RoD: Why the name JE T’AIME? What kind of love do you have in mind and who do you love so much you decided to call your band and the album like that?
dBoy: When we had finished our first song ‘The Sound’, it was after this night when we were a bit too drunk. The day had just dawned and we had finished that song. We didn’t know that we had just formed a band but we were so happy to have had so much fun that we couldn’t stop saying: I love you guy. We love to talk about dirty love that often ends badly. Maybe one day we will try to be more original.
RoD: What do you think it takes to create a good song or a good video in your view? What would you call your inspiration in creating new songs?
dBoy: The most important thing for me is to never get bored. As far as inspiration is concerned, it all depends on the project. For JE T’AIME this group needs to have fun, to laugh and to live a human experience. Alcohol and drugs help a lot because we don’t really like each other.
Zoé: Exactly. We have to enjoy the song or the video first. Because we don’t really enjoy each other us.
Tall Bastard: Maybe that’s the reason why we always are very fast to write news songs. The faster they are done, the sooner we can finally be apart (laugh). So for JE T’AIME, speed is in the essence!
RoD: Thinking about the content of ‘Je T’Aime’ that was released back in May 2019 – it’s both extremely modern, energetic like in ‘C ++’ and still containing lots of the sounds one could call punk classics like in ‘The Flying Dutchman’. What is the creative process like in your case? How do you select songs that will go with one particular release?
dBoy: For the first album, we just had to compose the tracks one by one until we had eleven of them. We had two watchwords: dark music + make you want to dance.
Zoé: And it has not changed for the second album. It is still our motto.
Tall Bastard: One of us can start a song and then the other put their idea on it. We start a song all together. It depends. The point is to have a good idea and we always challenge each other to find a better idea. But whatever the song, if we work on it altogether, it will be finished in half a day max. As I’ve already said, time is in the essence of this band!
RoD: Are you working on something new at the moment? Could you give out any information?
dBoy: We started writing the second album a year and a half ago and a lot of things have happened in our lives during that time, I think you can hear it on this record. Today we're coming to the end, the mixing is almost finished. As I said before, this new album is much denser and more sophisticated than the first one.

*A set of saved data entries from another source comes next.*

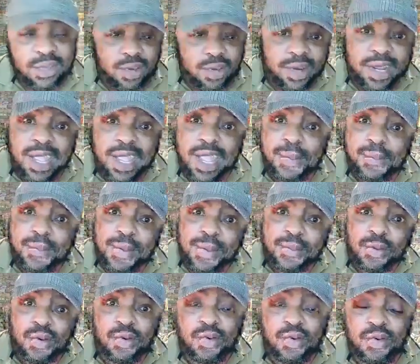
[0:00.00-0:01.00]
her,
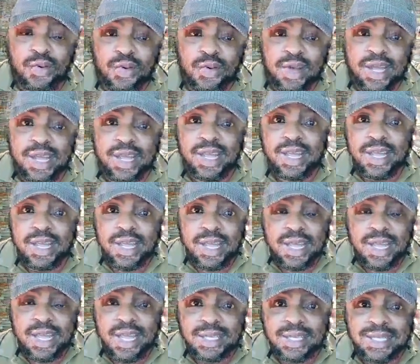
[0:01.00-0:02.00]
people,
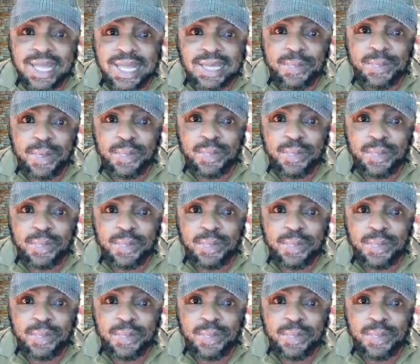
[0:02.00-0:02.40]
30 people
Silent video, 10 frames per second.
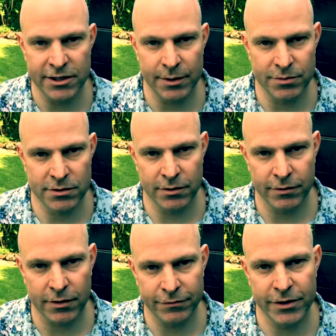tips.
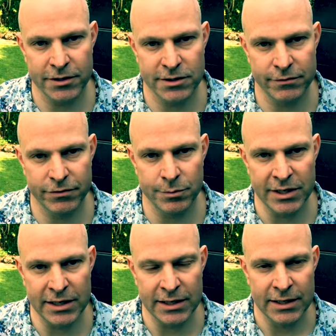The first tip for
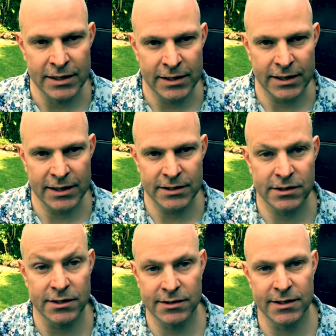me
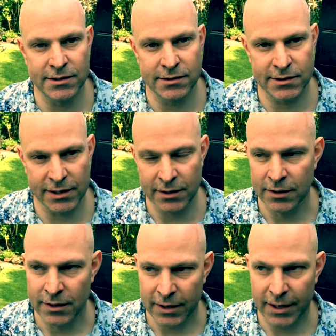is consistency.
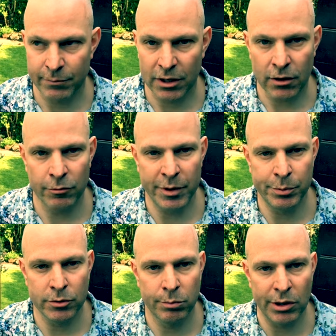A lot of
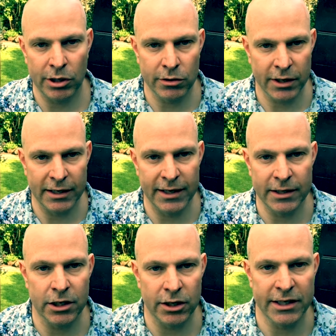people blog and
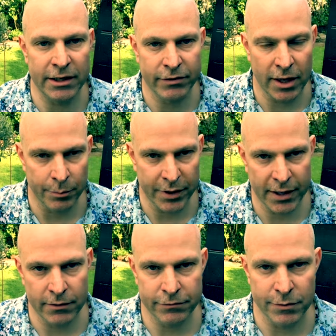then kind of give up,
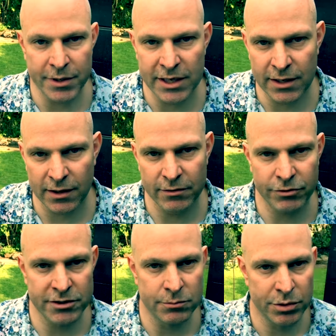and for me,
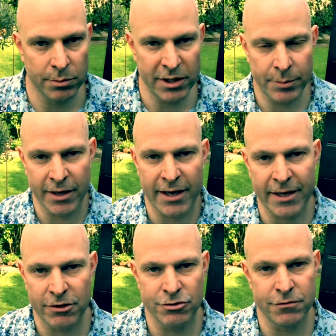I've written probably about
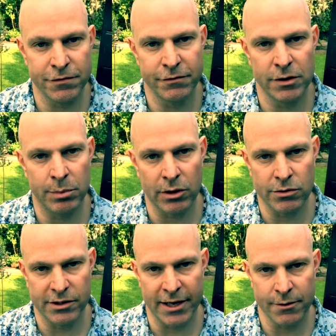850
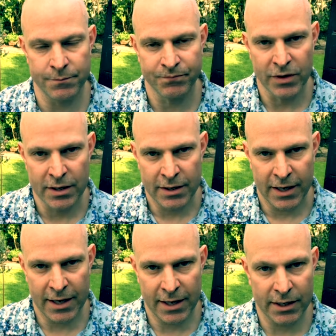blogs
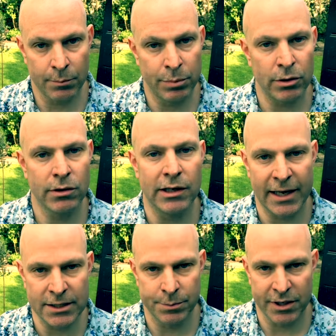now, and I blog
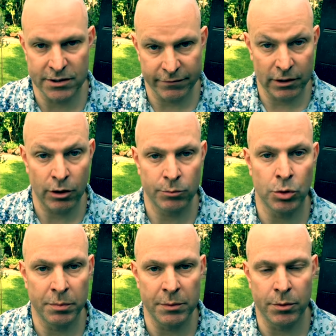less because I have a lot
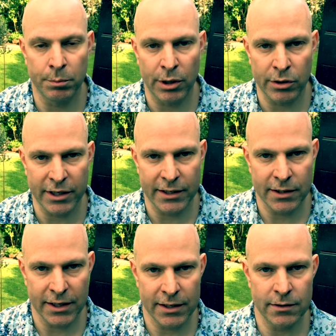more people
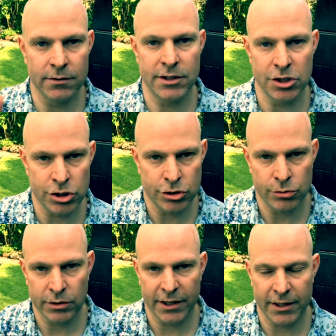blogging in Teacher
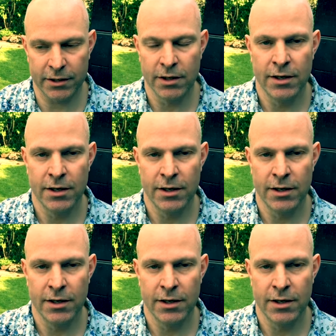Toolkit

The lyrics are also much worked on. Less spontaneous but more thoughtful, more profound.
Tall Bastard: Yes, we are a serious band now. I hope we will be able to still have fun and be serious at the same time. And to go on tour. I want to go on tour!
RoD: If you could summarize what JE T’AIME music stands for to someone who has never listened to you before - what would you say?
dBoy: JE T’AIME is a bit like the unavowed child from an orgy between THE CURE, THE SMITHS and PIXIES.
Zoé: It is a cold-punk band. Take that as you like.
Tall Bastard: Just like Heaven!
RoD: Thank you very much for your time!